Ein normaler Werktag im April an Voltastraße in Stuttgart-Münster: Etwa alle acht Minuten querte ein Auto verbotenerweise die Gleise. Für den Polizisten Thomas Schneider klangen die Entschuldigungen immer gleich: Das Navi habe ihnen den U-Turn so vorgeschlagen. Alles nur Ausreden? Irgendwann kommt es Schneider doch merkwürdig vor. Er greift selber zum Handy. Und tatsächlich: Google Maps schlägt einen U-Turn vor – trotz Verbot.
Google Maps hört auf die Polizei
Das war der Moment für die Polizei Stuttgart, die Kollegen vom Landeskriminalamt einzuschalten. Die Beamten dort stellten umgehend einen Antrag auf Änderung bei Google Maps. Und Google? Der US-Tech-Gigant reagierte tatsächlich schnell und passte die digitale Wegführung an. Der verbotene U-Turn-Vorschlag war schon am nächsten Tag weg. Ein Erfolgserlebnis für die Polizei.
Wobei eine solche Änderung übrigens nicht nur das LKA, sondern jeder mit eigenem Google-Konto beantragen kann. Das funktioniert Google zufolge aber nur auf dem Computer und fasst auch Rad- und Fußwege ein. Allein für öffentliche Verkehrsmittel nimmt Google keine Änderungsvorschläge auf diesem Weg an.
Verkehrsregeln stehen immer über Navi-Apps
Wobei Google juristisch natürlich nicht maßgeblich ist: Einen U-Turn über die Gleise der Stadtbahn ist an Stellen wie der Voltastraße schlicht verboten und führt zu entsprechenden Konsequenzen, auch wenn das Navi etwas anderes empfiehlt. Maßgeblich sind alleine die Schilder vor Ort und die Verkehrsregelung insgesamt. Trotzdem kommen viele Autofahrerinnen und -fahrer dem nicht nicht nach.
Google Maps ist kein Freibrief. Was am Ende zählt sind die Verkehrsregeln
Immer wieder kommt es somit zu heftigen Zusammenstößen von Straßenbahnen mit Autos in Stuttgart. Liegt das nun an Google oder an anderen Gründen? Die Polizei in Stuttgart jedenfalls zieht Konsequenzen aus der Beobachtung an der Voltastraße. An Stellen in der Stadt, wo es früher bereits Zusammenstöße von Stadtbahnen und Autos gab, wird nun geprüft: Hat Google Maps hier womöglich auch fehlgeleitet? Wenn ja, wird eine Änderung beantragt.

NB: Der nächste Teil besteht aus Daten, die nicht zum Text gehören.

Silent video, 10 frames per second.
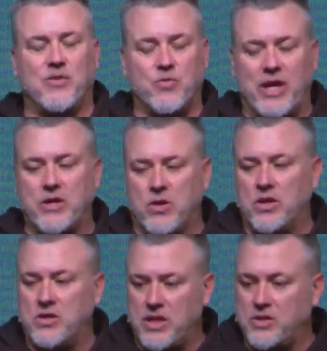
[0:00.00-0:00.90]

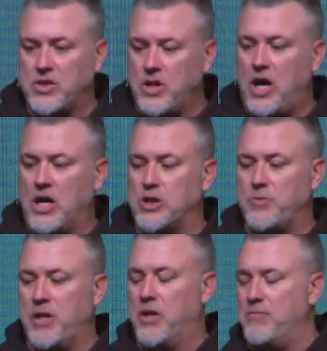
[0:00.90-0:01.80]
Rendell is in the
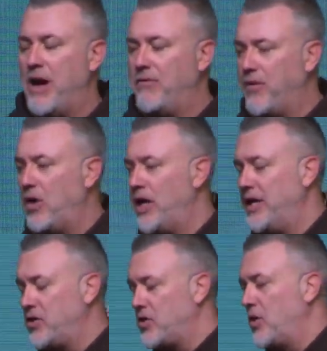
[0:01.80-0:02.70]
hospital in Mount
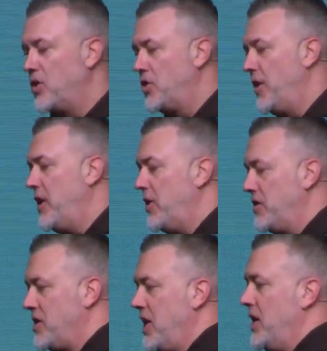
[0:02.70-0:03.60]
Vernon, had surgery
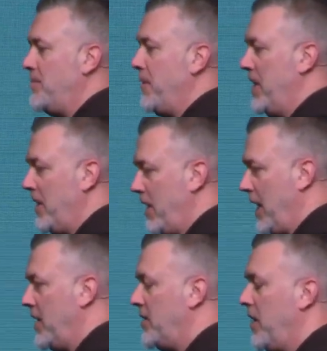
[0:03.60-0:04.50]
on his hip
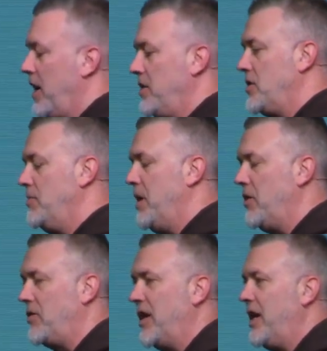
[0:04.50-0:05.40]
and some
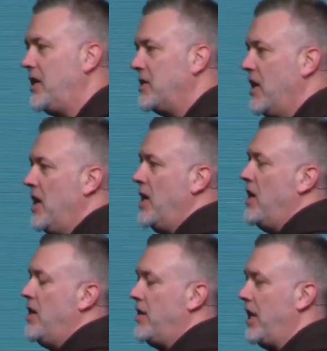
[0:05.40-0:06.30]
other things
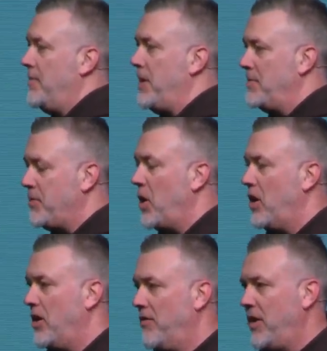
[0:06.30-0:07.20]
that have been
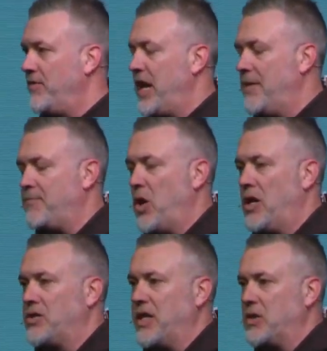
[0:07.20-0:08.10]
part of that
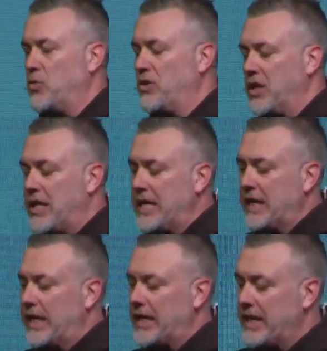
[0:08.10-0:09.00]
process with the
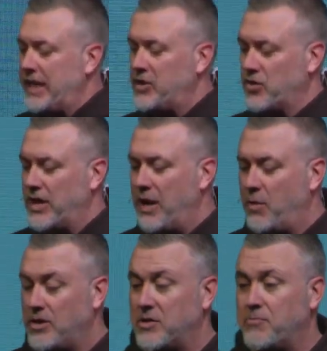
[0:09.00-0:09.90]
healing. And Angel and
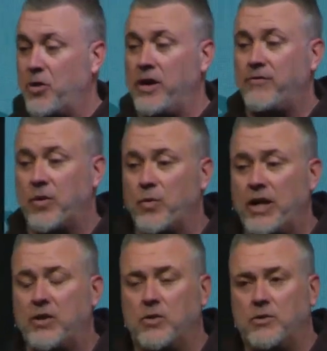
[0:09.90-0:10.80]
I went to pray for
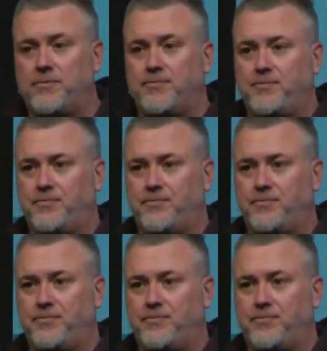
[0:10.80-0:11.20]
Rendell.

Experte: Drei Tipps für guten Umgang mit Google Maps
Doch verleitet Google Maps tatsächlich dazu, das eigene Denken und die eigene Achtsamkeit zu vernachlässigen? Das zumindest beobachtet Stefan Münzer. Er ist Professor für Bildungspsychologie an der Uni Mannheim und meint: Da wir mit Google Maps meist positive Erfahrungen machen, würden wir „gern glauben wollen“, dass es effizient, fehlerfrei und erfolgreich laufe. „Darum passen wir nicht grundsätzlich mehr so gut auf und folgen ‚blind‘ den Anweisungen“, erklärt Münzer.
Das ist schon so ein merkwürdiger Glaube an die Technik, der geht schon über die kognitive Faulheit hinaus. Das macht mich auch ein bisschen nachdenklich, dass wir daran fester glauben als an unsere eigenen Augen und Ohren.
Das räumliche Leben und der Orientierungssinn seien Eigenschaften, die durch Navigations-Apps leiden. Das eigene Mitdenken würde so zur Seltenheit, beklagt Münzer. Er rät deshalb drei Dinge, um das eigene Mitdenken zu trainieren: Zum einen sollten wir die Navi-Route schon vor der Fahrt checken. Dann sollten wir stets die Umgebung im Blick behalten und nach charakteristischen Gebäuden Ausschau halten – immer und auch egal, ob wir zu Fuß, per Rad oder im Auto unterwegs sind.
Und am Wichtigsten: Wir sollten im Straßenverkehr nie davon ausgehen, dass das Navi Recht immer hat.